N'y aura-t-il pas toujours un Prélude de Rachmaninov pour diviser les mélomanes : ceux qui trouvent l'opus 23 n° 5 exaltant et ceux qui le trouvent « racoleur », ceux qui trouvent l'opus 32 n° 10 poignant et ceux qui y sentent l'eau de rose. Ceux qui disent que l'on a déjà entendu cent fois l'opus 3 n° 2 et ceux qui crient : encore !
Si vous aimez ces 24 pièces où l'héroïsme et la mélancolie de l'âme russe parlent un langage hérité de Chopin, vous connaissez sans doute déjà les interprétations de Alexis Weissenberg qui dominent la discographie depuis bientôt quarante ans.
Sinon, n'hésitez pas à les découvrir sous les doigts du pianiste bulgare : le panache de son clavier, l'infatigable vélocité qu'il impose aux impétueux arpèges ou aux torrents de doubles-croches, l'émotion contenue qu'il instille dans les Andante, maîtrisent toute la virtuosité et la palette d'affects réclamés par ces pages.
Tout au plus pourrait-on regretter un certain aspect métallique de cette prise de son un peu froide, et un léger manque de puissance dans la restitution des graves, mais l'instrument est bien focalisé.
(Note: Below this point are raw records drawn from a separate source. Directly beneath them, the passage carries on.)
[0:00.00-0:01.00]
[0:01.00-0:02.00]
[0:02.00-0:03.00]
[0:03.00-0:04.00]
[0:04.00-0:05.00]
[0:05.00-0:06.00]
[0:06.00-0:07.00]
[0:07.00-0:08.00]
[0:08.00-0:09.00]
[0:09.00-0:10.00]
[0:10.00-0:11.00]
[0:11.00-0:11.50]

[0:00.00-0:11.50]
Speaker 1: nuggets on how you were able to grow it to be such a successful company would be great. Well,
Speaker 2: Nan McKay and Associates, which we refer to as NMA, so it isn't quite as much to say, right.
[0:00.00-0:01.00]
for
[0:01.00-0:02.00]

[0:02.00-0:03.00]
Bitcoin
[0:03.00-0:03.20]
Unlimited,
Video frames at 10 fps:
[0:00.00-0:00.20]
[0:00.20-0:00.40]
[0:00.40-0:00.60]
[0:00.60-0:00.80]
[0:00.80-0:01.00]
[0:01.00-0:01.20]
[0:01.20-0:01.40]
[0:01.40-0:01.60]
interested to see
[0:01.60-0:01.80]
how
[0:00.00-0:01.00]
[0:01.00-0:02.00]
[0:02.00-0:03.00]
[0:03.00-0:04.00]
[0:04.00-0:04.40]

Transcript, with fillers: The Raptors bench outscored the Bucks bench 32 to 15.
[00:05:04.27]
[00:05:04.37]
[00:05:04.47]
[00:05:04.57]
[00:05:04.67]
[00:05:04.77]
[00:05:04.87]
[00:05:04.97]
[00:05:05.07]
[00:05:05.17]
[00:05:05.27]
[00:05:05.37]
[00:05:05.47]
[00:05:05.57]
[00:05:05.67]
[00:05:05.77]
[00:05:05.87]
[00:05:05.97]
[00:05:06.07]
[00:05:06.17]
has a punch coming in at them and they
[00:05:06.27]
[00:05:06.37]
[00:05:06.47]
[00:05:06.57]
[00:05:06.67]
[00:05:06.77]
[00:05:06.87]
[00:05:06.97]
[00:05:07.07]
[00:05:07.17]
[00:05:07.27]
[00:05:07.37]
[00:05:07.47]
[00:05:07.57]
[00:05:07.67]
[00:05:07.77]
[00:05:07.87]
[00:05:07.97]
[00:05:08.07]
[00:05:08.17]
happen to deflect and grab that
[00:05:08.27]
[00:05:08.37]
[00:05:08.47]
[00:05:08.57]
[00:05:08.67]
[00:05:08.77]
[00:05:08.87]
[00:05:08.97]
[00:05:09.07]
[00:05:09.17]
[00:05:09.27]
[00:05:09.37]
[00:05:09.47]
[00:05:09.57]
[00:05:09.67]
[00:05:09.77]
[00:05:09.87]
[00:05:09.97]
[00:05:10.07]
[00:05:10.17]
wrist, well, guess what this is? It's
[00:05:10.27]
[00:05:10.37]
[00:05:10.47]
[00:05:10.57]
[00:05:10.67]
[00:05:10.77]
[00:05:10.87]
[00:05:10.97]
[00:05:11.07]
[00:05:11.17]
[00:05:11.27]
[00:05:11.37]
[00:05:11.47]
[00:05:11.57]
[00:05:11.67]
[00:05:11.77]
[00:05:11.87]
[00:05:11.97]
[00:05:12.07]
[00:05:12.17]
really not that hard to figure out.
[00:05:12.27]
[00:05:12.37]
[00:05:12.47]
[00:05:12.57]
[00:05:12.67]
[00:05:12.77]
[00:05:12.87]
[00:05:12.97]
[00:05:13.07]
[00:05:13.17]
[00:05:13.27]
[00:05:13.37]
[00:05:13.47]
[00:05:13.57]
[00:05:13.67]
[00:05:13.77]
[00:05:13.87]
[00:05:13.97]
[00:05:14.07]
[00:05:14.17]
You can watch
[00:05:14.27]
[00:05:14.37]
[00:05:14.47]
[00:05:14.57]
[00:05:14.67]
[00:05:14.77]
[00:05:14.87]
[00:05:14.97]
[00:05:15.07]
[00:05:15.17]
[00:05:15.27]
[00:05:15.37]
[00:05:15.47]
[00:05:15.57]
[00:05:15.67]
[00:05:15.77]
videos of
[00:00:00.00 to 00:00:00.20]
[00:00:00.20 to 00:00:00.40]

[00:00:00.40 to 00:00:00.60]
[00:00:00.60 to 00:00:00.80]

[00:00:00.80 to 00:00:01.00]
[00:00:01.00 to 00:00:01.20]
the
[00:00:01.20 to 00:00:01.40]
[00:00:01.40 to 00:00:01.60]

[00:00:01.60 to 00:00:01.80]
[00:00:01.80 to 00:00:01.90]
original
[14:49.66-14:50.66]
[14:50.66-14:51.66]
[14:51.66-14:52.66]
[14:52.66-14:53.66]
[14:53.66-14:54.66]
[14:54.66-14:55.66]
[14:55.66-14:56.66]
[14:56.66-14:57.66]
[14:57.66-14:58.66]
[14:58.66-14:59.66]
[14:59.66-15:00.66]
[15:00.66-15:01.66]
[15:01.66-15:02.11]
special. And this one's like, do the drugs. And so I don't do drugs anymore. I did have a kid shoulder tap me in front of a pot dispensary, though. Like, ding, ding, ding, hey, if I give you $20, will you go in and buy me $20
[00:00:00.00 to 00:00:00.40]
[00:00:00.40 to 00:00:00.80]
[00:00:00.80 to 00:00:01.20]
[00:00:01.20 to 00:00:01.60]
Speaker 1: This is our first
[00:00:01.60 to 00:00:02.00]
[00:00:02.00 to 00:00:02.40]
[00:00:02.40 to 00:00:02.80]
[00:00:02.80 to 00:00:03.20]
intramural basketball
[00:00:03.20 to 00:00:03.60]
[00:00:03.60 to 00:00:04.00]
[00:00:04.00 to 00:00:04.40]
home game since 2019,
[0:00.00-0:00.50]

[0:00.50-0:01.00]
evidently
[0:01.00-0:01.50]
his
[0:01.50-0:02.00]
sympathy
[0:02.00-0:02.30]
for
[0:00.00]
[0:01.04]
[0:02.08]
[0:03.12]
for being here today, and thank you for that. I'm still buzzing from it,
Si vous voulez découvrir d'autres approches des Préludes, voyez aussi l'émouvante lecture de Moura Lympany (Decca, la seconde de ses trois intégrales) et le style rhapsodique de Agustin Anievas (EMI).
Et si vous voulez compléter la découverte du piano rachmaninovien, voyez les deux Sonates, les "Moments Musicaux" ou les "Etudes-Tableaux". Les témoignages de S. richter, J. Ogdon ou V. Horowitz y sont incontournables.